"We doubt any of the Cedar Falls police officers were 'enticed away' from their offices to the Wal-Mart store because of Hansen's blandishments." Justice Streit, Iowa Supreme Court, State of Iowa vs. Eric Hansen http://www.judicial.state.ia.us/Supreme_Court/Recent_Opinions/20080606/06-1735.pdf
In the recently issued opinion, the Iowa Supreme Court used common sense today in holding that the criminal offense of enticing away a minor actually requires that a minor be enticed away. Mr. Hansen through e-mails and telephone calls arranged what he believed to be a sexual rendezvous with what he believed to be a 15 year old girl. It turned out that the 15 year old girl was a Cedar Falls police officer and Mr. Hansen was promptly arrested upon his arrival at the predetermined meeting spot at Wal-Mart. The trial court found Mr. Hansen guilty of actually enticing away a minor but the Supreme Court held that because no minor was actually enticed away. Thus, Mr. Hansen was only guilty of attempted enticement.

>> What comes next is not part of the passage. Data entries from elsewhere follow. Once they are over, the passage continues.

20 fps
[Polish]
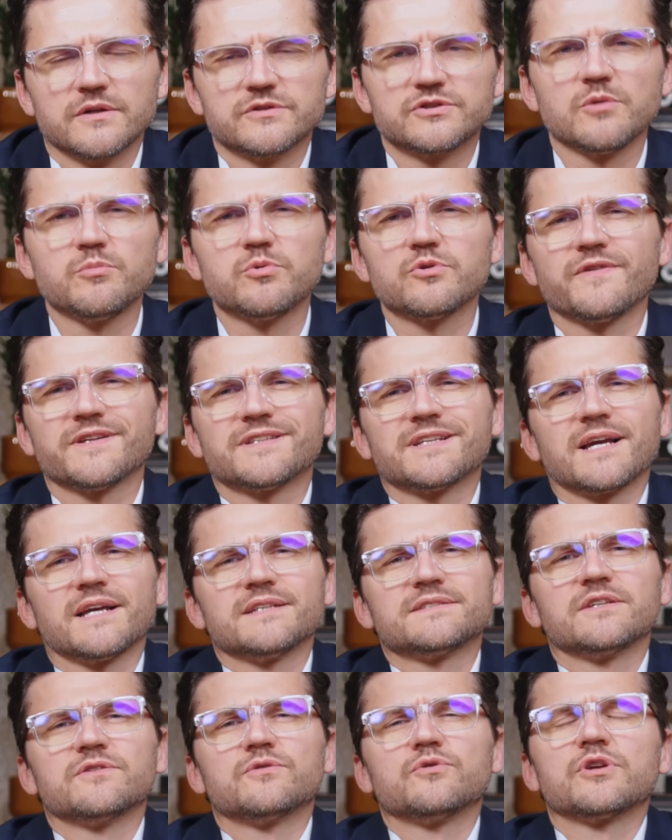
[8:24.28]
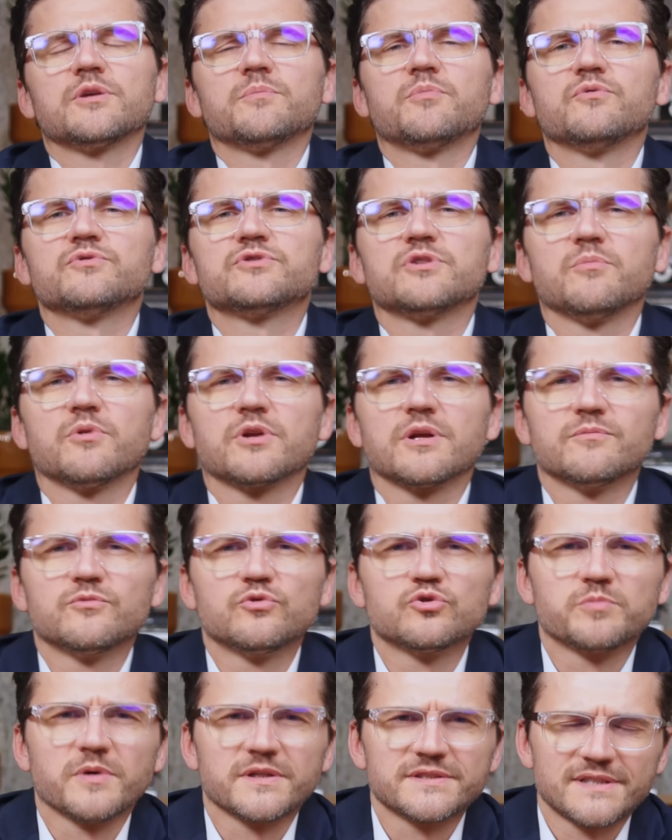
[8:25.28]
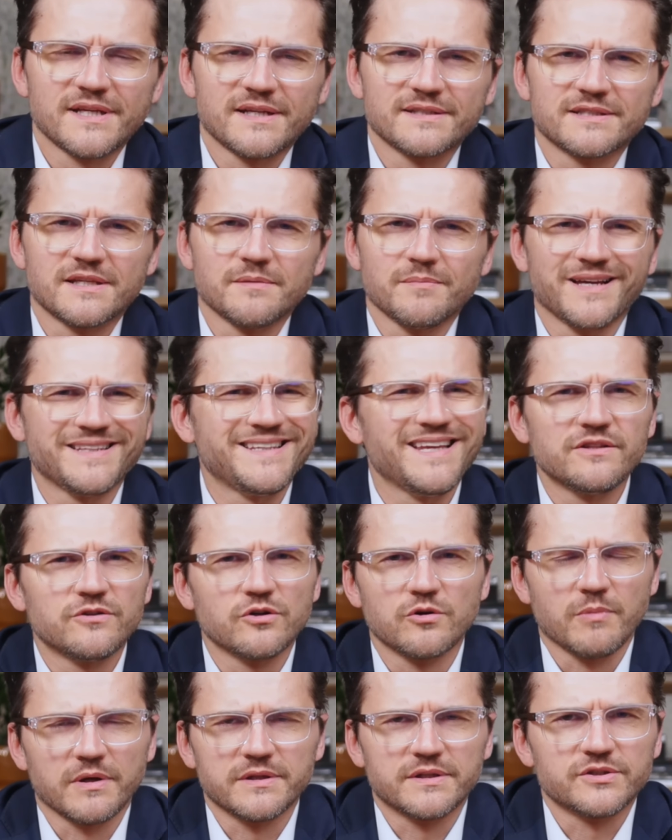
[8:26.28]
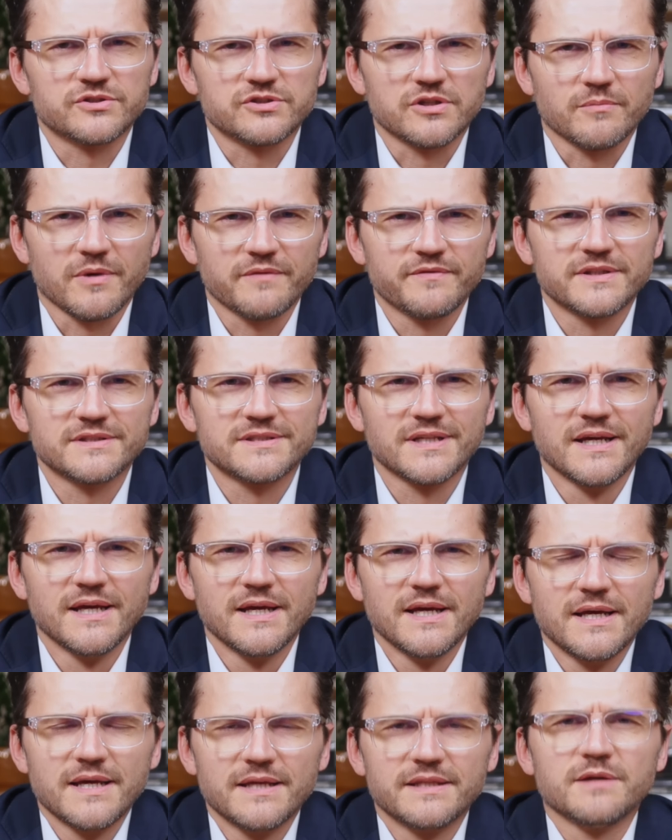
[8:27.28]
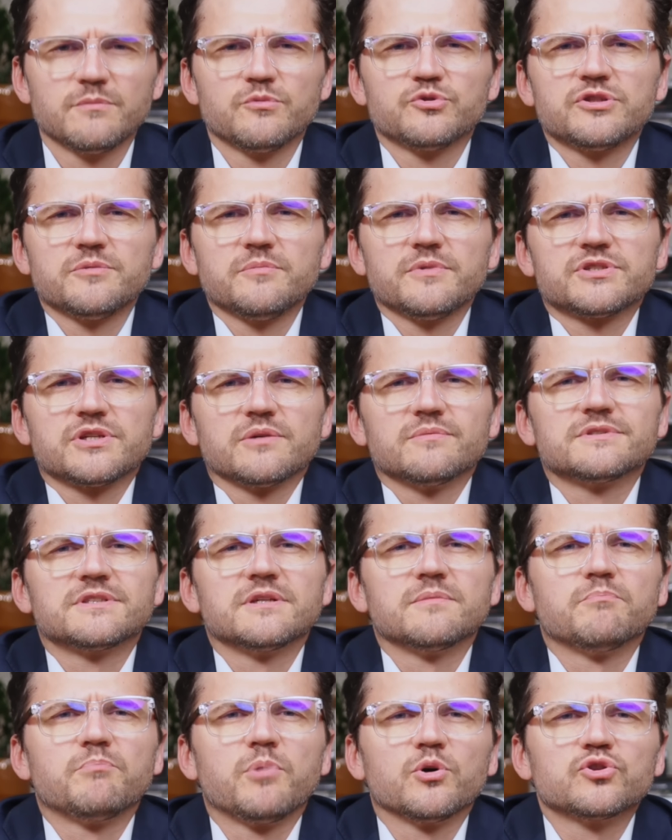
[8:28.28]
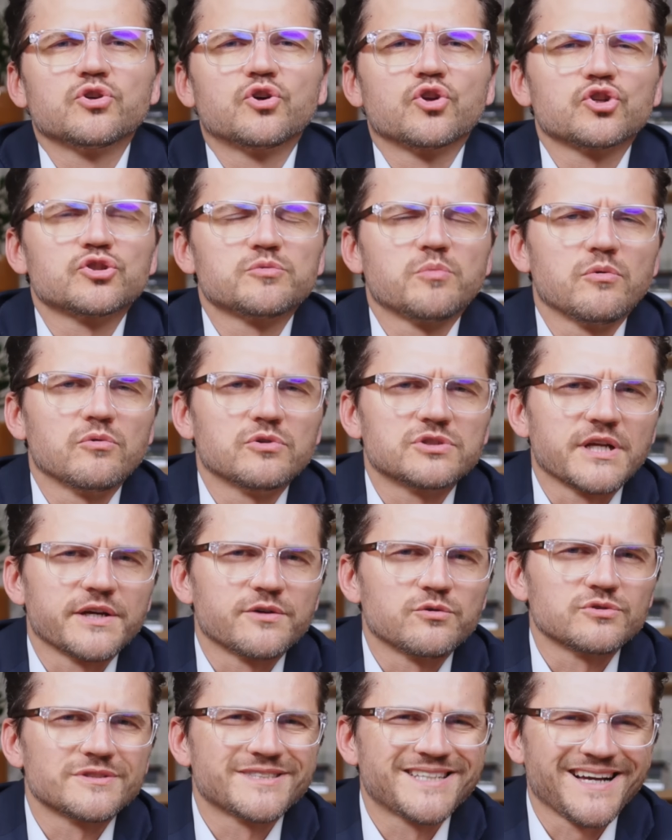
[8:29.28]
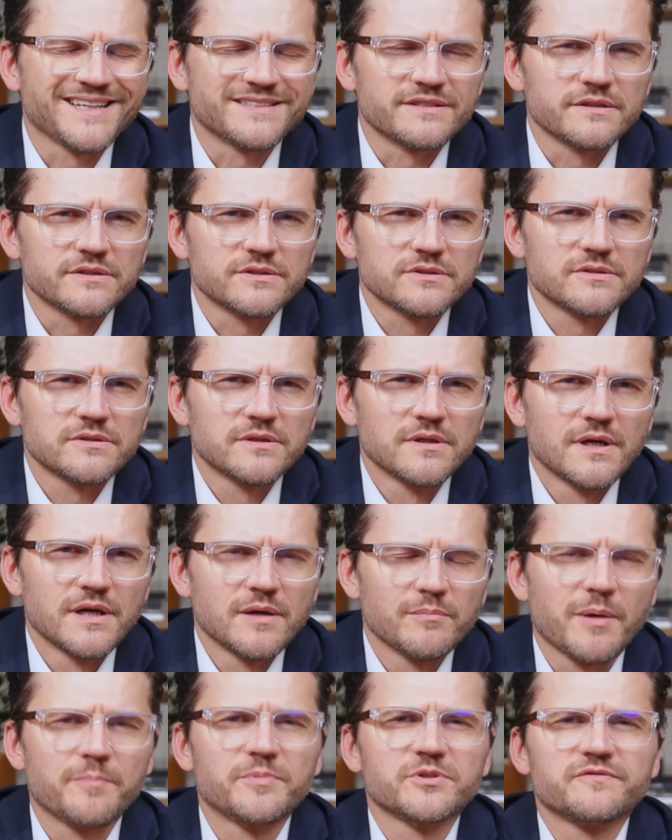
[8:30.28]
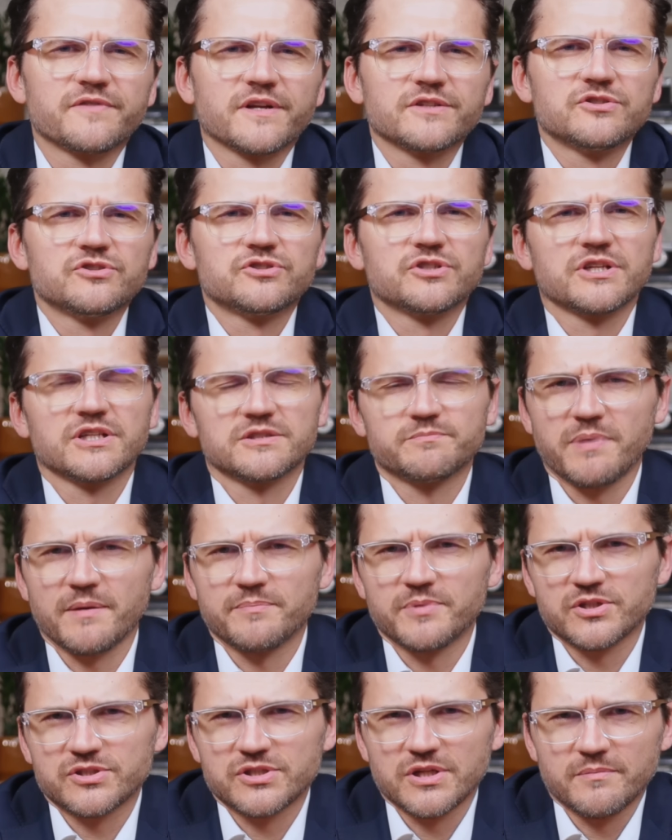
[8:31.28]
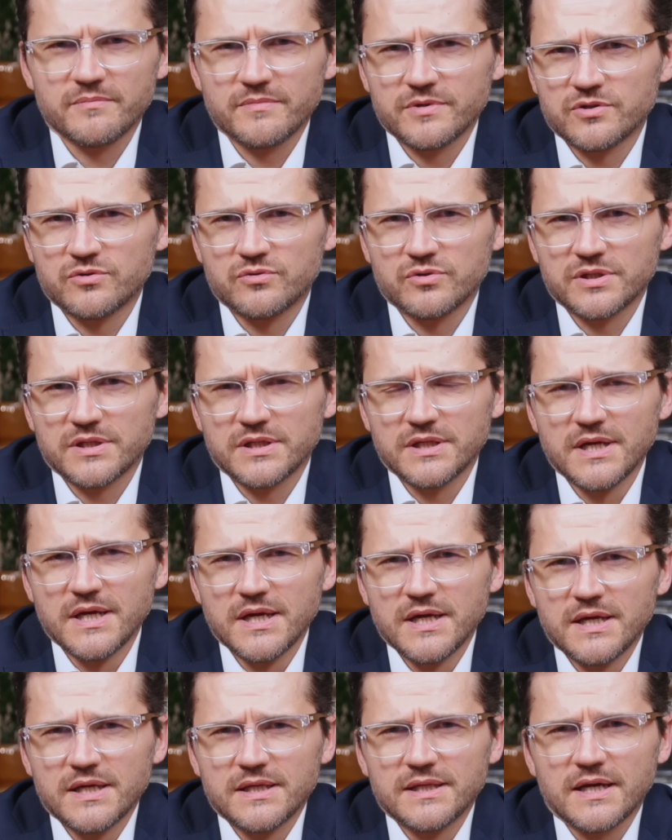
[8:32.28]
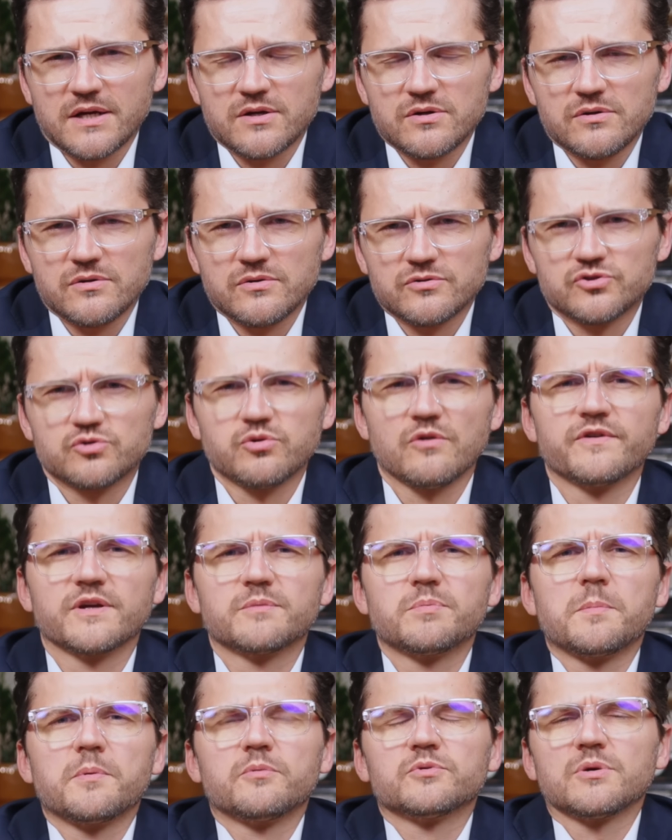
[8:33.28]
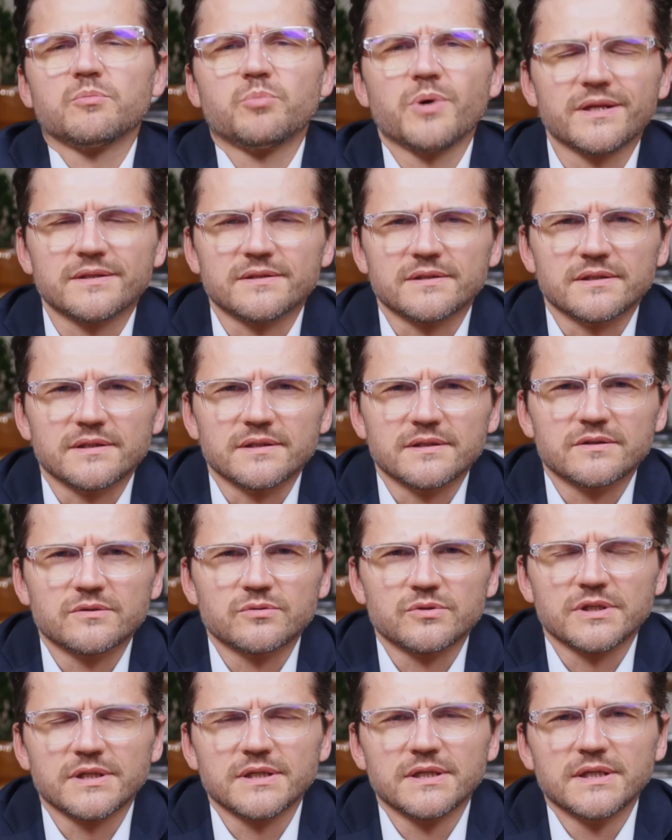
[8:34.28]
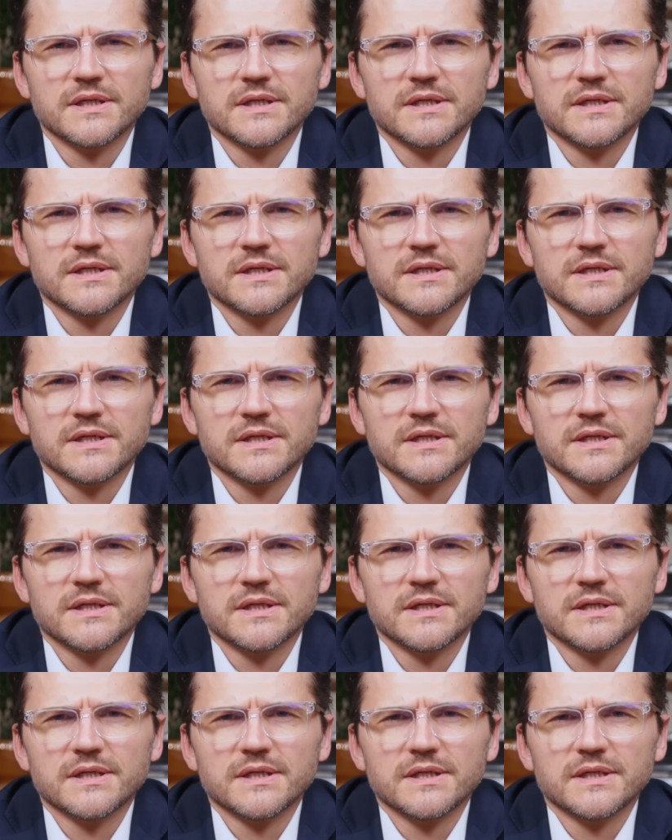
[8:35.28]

Sobór Watykański II był soborem duszpasterskim, a nie dogmatycznym, a więc nie musimy się z nim pod groźbą grzechu zgadzać. Papież Franciszek jest papieżem, który jako człowiek popełniał błędy, który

It seems logical and basic common sense but the Iowa Attorney General's Office attempted to argue that even if someone was not enticed away the crime of enticing away a minor could be committed. According to the Iowa Supreme Court, if we were to accept the State's argument there would be no conceivable offense of attempted enticement. However, the State claimed that even under their proposed definition of enticement, the crime of attempted enticement could be committed in situations where for example a defendant tried to make contact with a minor with the intent to commit the illegal act but was unsuccessful in reaching the minor. The Supreme Court all but scoffed at this argument when it stated: Presumably, the State is referring to circumstances where a defendant called a minor and got a busy signal or a defendant's email to a minor was blocked by filters. We do not believe this is the type of conduct the State meant to outlaw when it created the attempted enticement statute. The Court concluded that a defendant is guilty of enticement if the child goes with or goes to meet the defendant and guilty of attempted enticement if the child declines the offer or does not meet the defendant
The lessons learned from this case are simple: 1) don't attempt to entice away minors; and 2) if you are foolish enough to actually be attempting to entice a police officer posing as a minor, you are only guilty of attempted enticing a minor which is an aggravated misdemeanor as opposed to enticing away a minor which is a Class C or D felony depending upon the intended act. Either one lands you on the sex offender registry if the solicited act is sexual in nature, and good luck residing anywhere in Iowa with a sex offense involving a minor.